Il testo della Seconda Domenica di Quaresima (Anno A) invita a non lasciarsi sedurre dai beni materiali, che possono far perdere di vista ciò che è davvero essenziale nella vita: Dio e il suo progetto. Pur essendo importante utilizzare bene i beni terreni, è ancora più fondamentale mantenere lo sguardo fisso su ciò che dà senso e orientamento alla nostra esistenza.

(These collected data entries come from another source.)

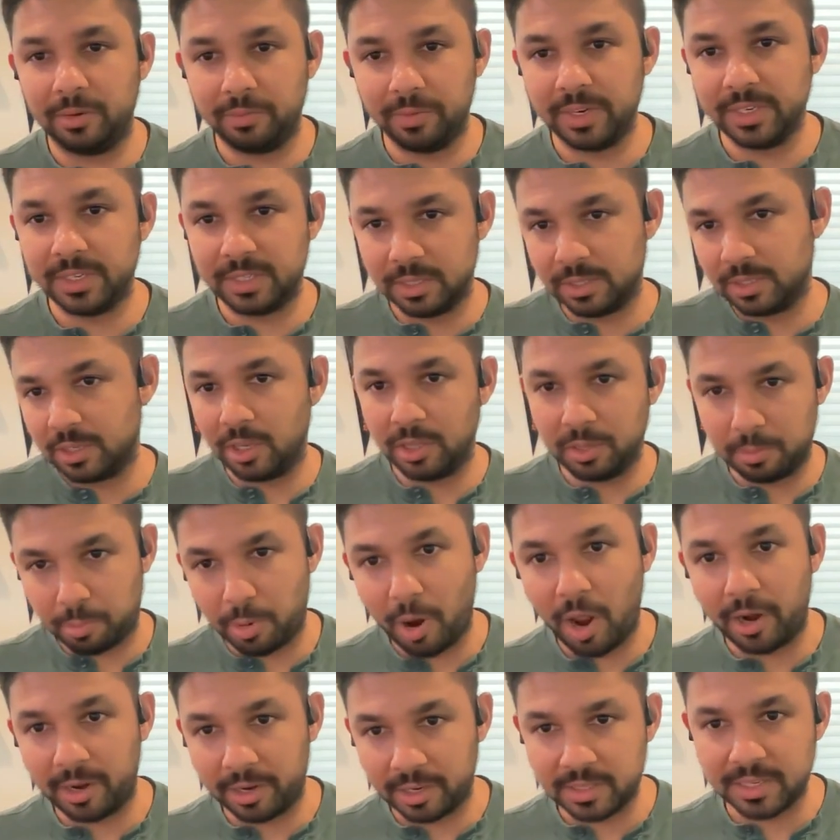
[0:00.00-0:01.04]
reasons on the
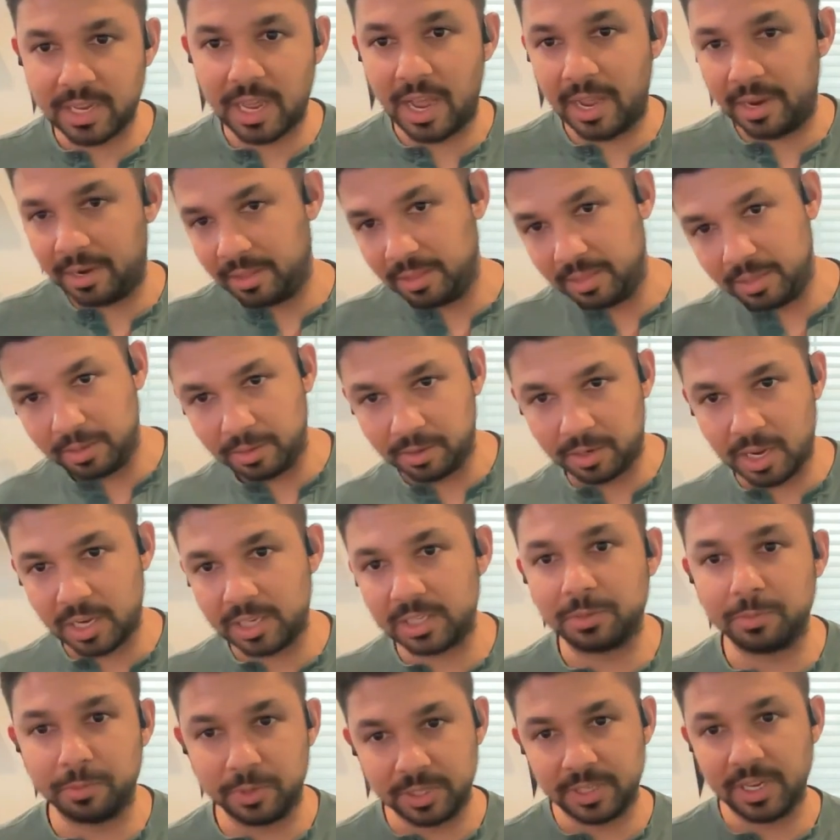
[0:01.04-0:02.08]
product side and the
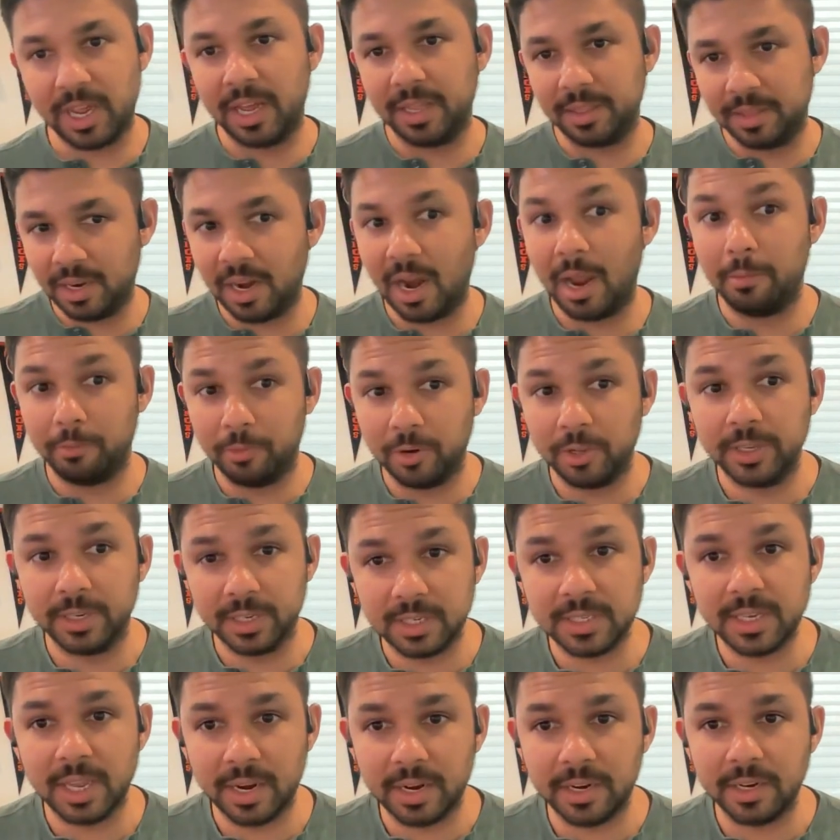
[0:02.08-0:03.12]
customer side that I'm really
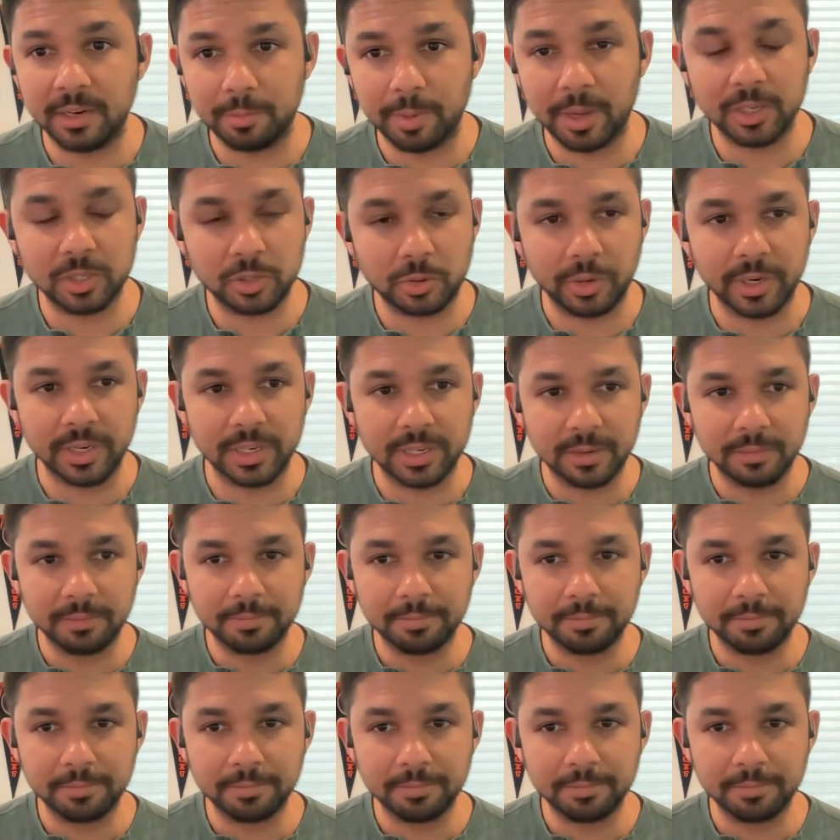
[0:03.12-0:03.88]
excited about Squint.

La prima lettura presenta l’esperienza di Abramo (Genesi 12,1-4), che diventa modello di fede perché obbedisce prontamente alla chiamata di Dio, lasciando la sua terra e le sue sicurezze per fidarsi della promessa divina. La sua disponibilità e il suo distacco dai beni materiali mostrano che la vera benedizione nasce dall’adesione fiduciosa al progetto di Dio.

Anche gli Apostoli, come Abramo, lasciano tutto per seguire Gesù. Nel Vangelo della Trasfigurazione (Matteo 17,1-9), Pietro, Giacomo e Giovanni contemplano la gloria di Cristo sul monte e desiderano rimanere in quel momento di splendore. Tuttavia, anche per loro c’è un cammino da percorrere e un prezzo da pagare: ascoltare e seguire il Signore.

La seconda lettura (2 Timoteo 1,8-10) ricorda che la grazia di Dio è già stata donata in Cristo. Per accoglierla pienamente è necessario essere attenti e pronti a rispondere alla volontà divina. Solo ascoltando Dio e mettendo Lui al centro, si scopre ciò che conta davvero e si inizia a vivere pienamente.

Il testo si conclude con una preghiera affinché Dio ci guidi verso il luogo e la vita che ha preparato per il nostro vero bene e la nostra partecipazione alla sua gloria.